[[ EXTRACTED RECORDS open ]]

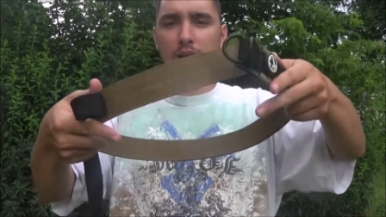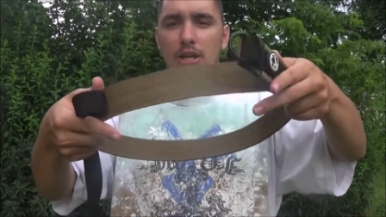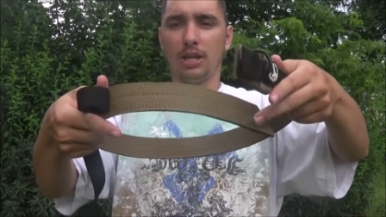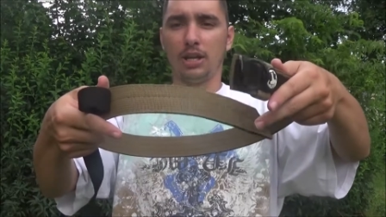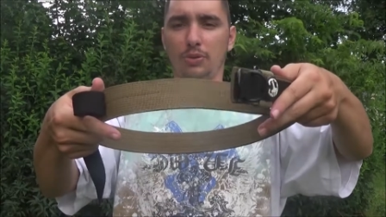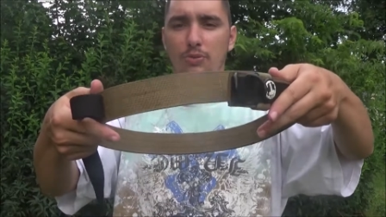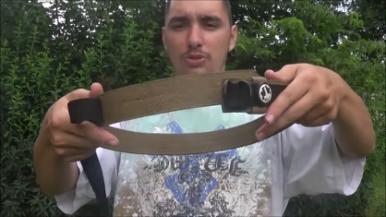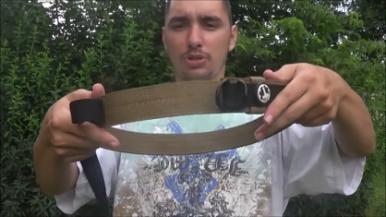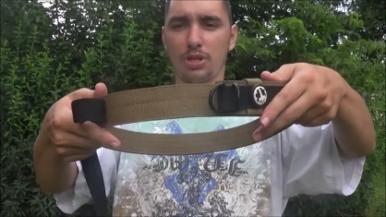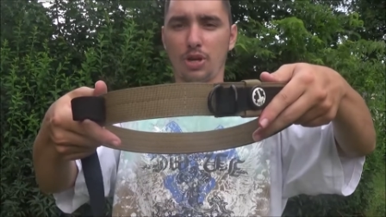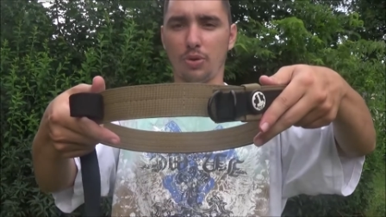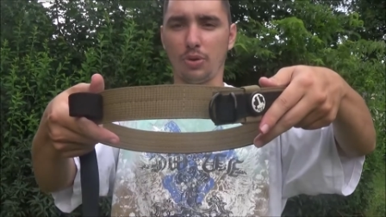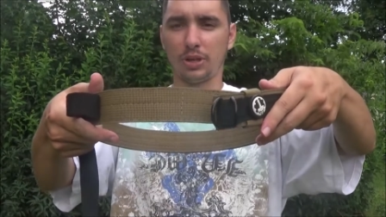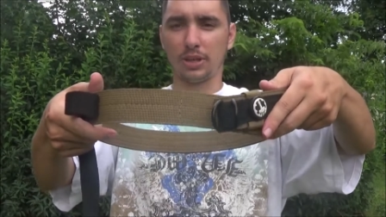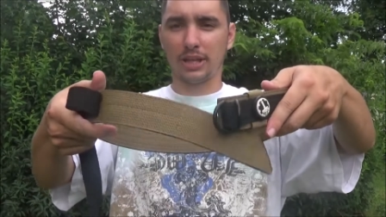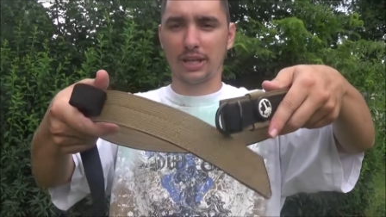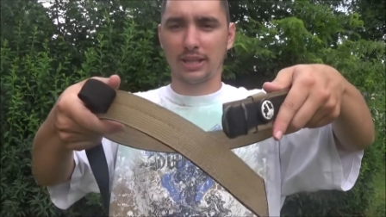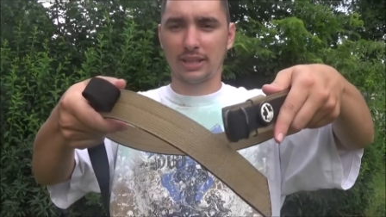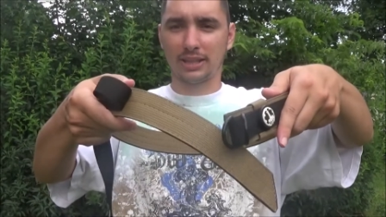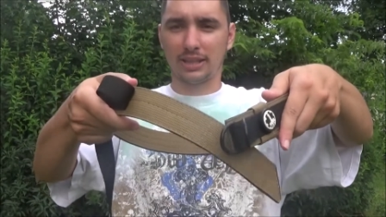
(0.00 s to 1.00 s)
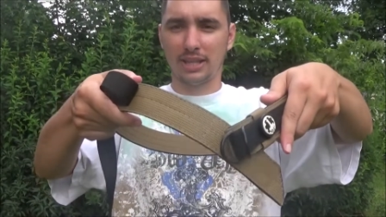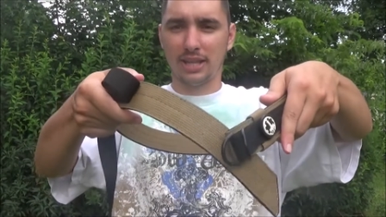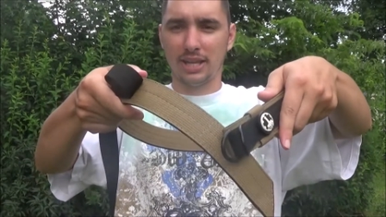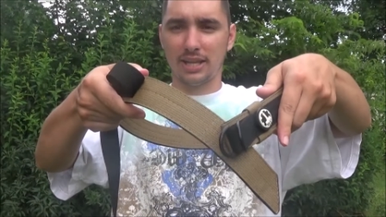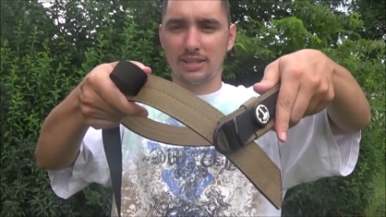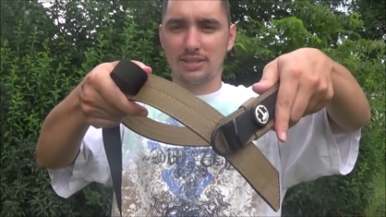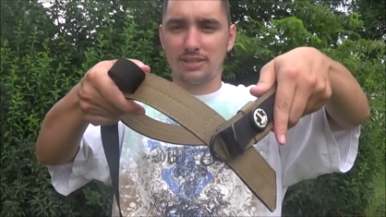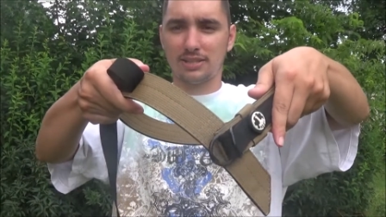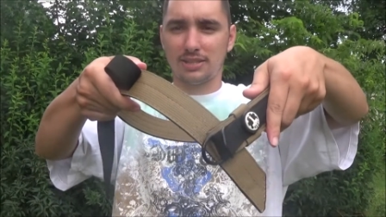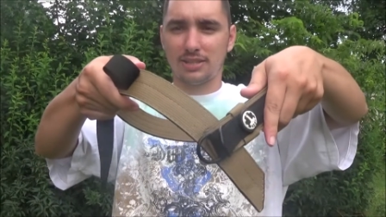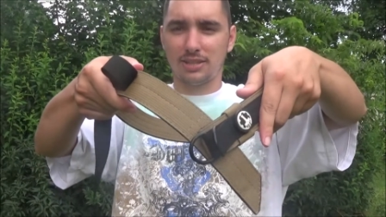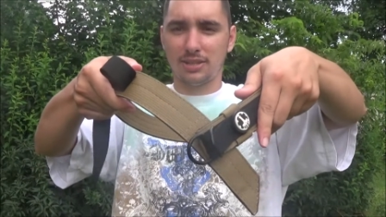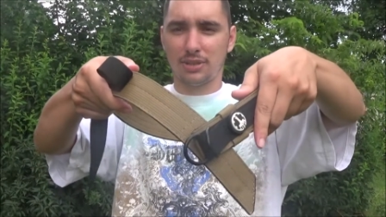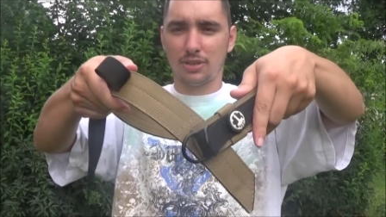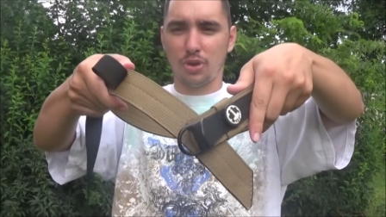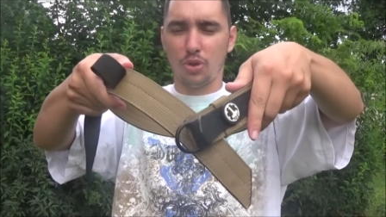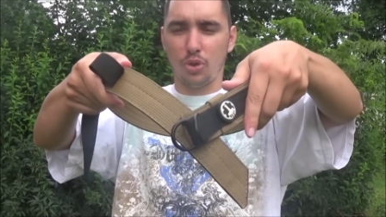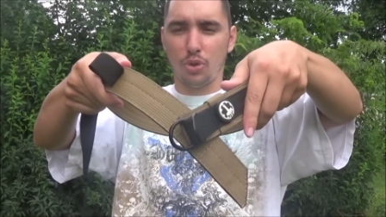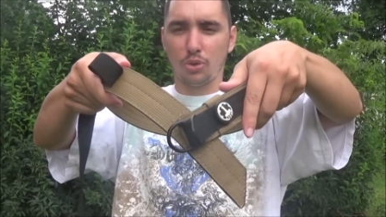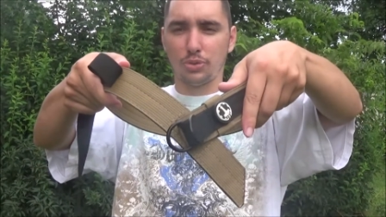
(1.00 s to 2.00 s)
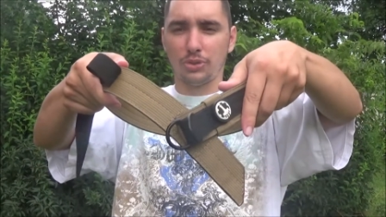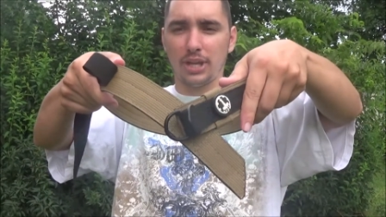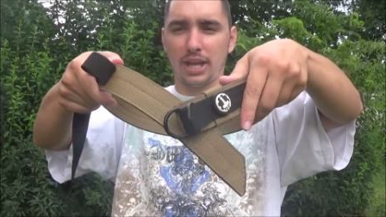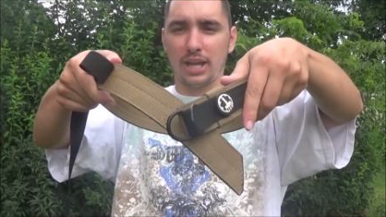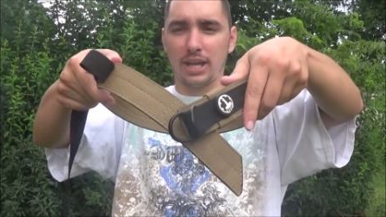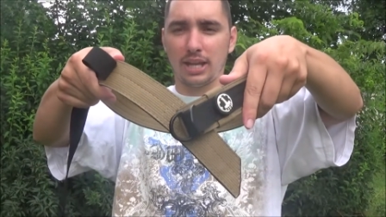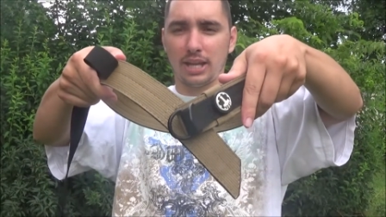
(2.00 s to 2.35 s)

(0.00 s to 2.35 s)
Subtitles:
It was going like this the whole day.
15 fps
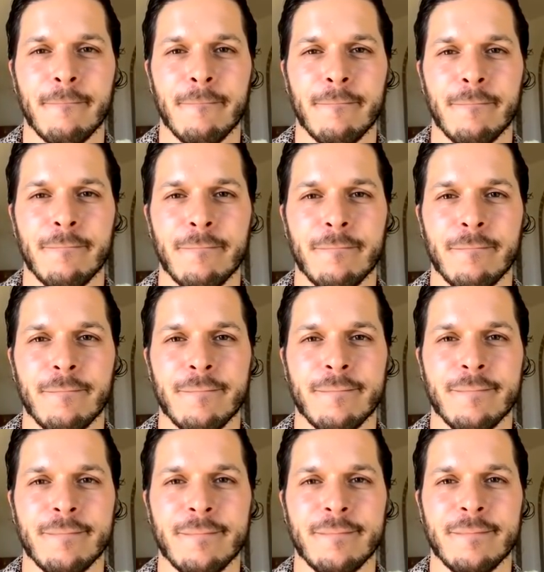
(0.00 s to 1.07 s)

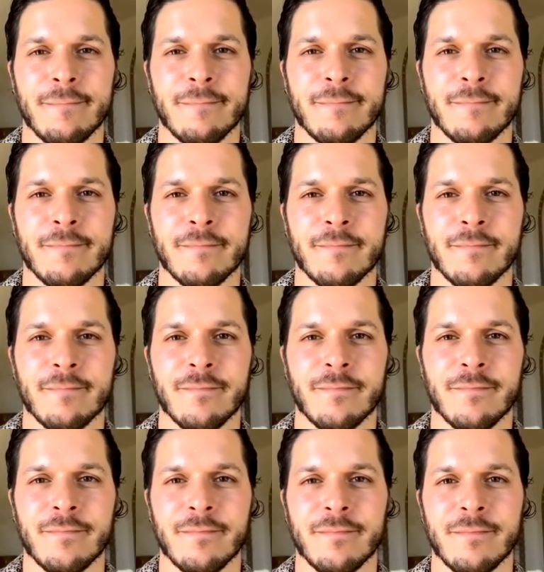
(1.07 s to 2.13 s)

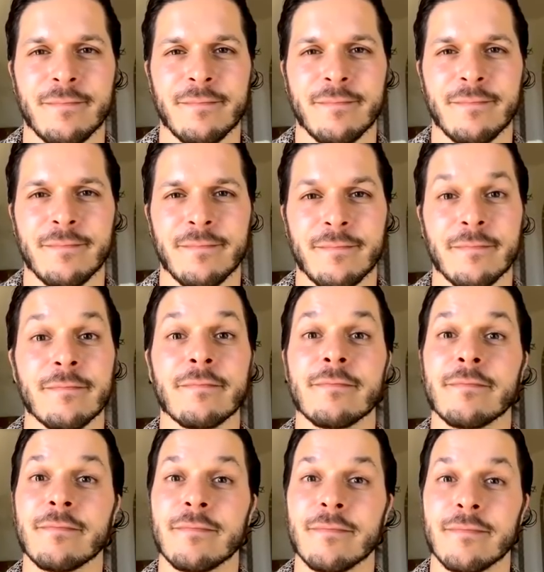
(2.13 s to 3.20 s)

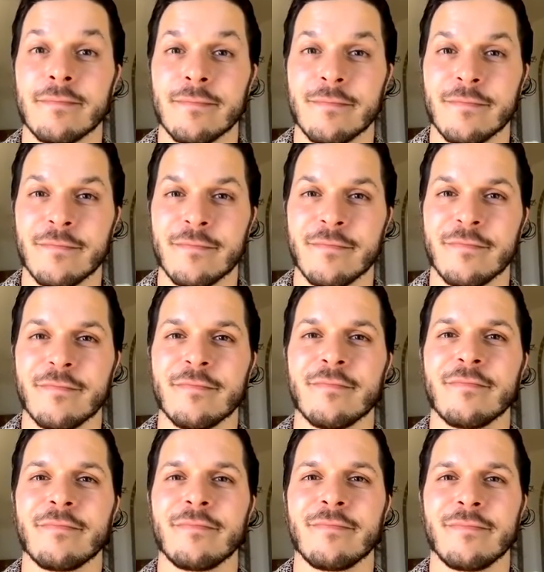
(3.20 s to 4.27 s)

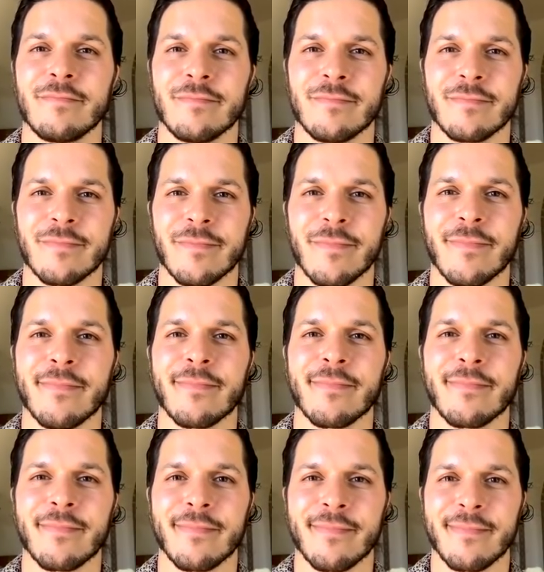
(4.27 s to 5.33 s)

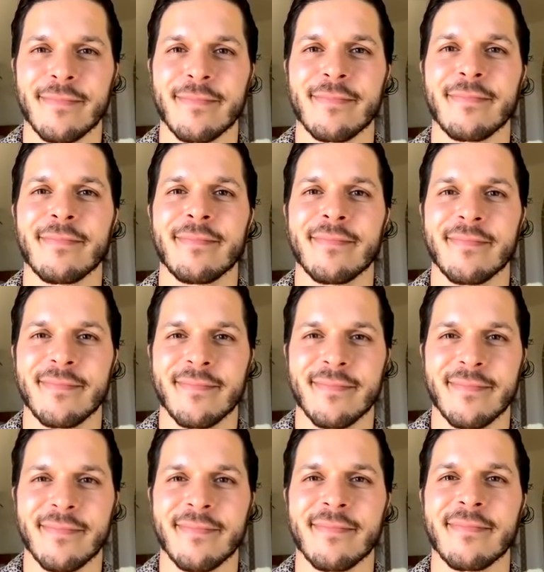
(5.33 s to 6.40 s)

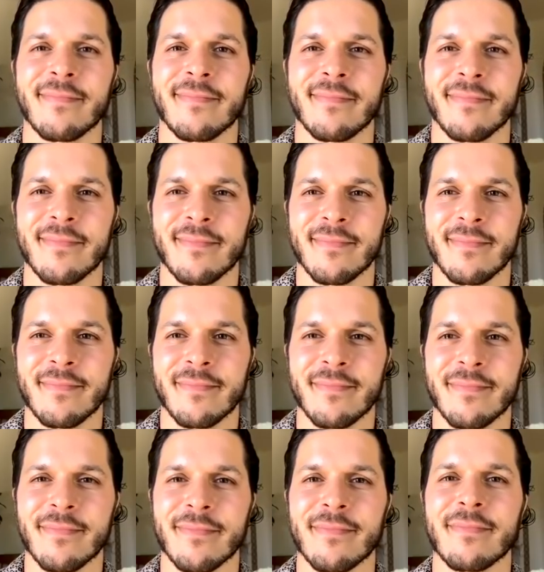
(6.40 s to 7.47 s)

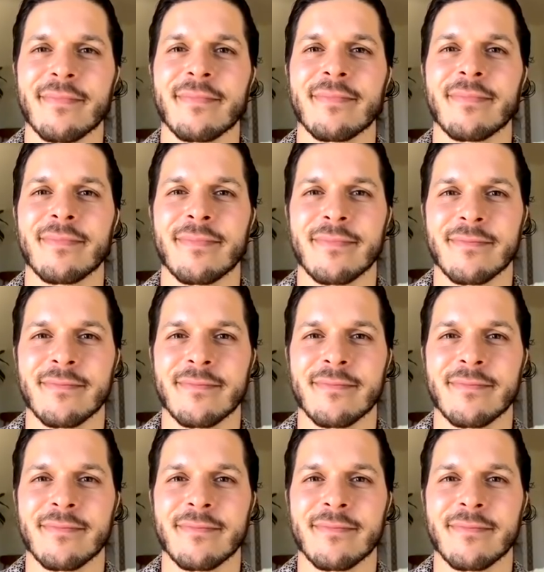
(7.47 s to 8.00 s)
No words are spoken by the person on screen.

[[ EXTRACTED RECORDS closed ]]

(DIRECTIONS)
Please transcribe each entry exactly, but skip any picture it holds.

(REPLY TO THE TASK)
(0.00 s to 1.00 s)
(1.00 s to 2.00 s)
(2.00 s to 2.35 s)

(0.00 s to 2.35 s)
Subtitles:
It was going like this the whole day.
15 fps
(0.00 s to 1.07 s)

(1.07 s to 2.13 s)

(2.13 s to 3.20 s)

(3.20 s to 4.27 s)

(4.27 s to 5.33 s)

(5.33 s to 6.40 s)

(6.40 s to 7.47 s)

(7.47 s to 8.00 s)
No words are spoken by the person on screen.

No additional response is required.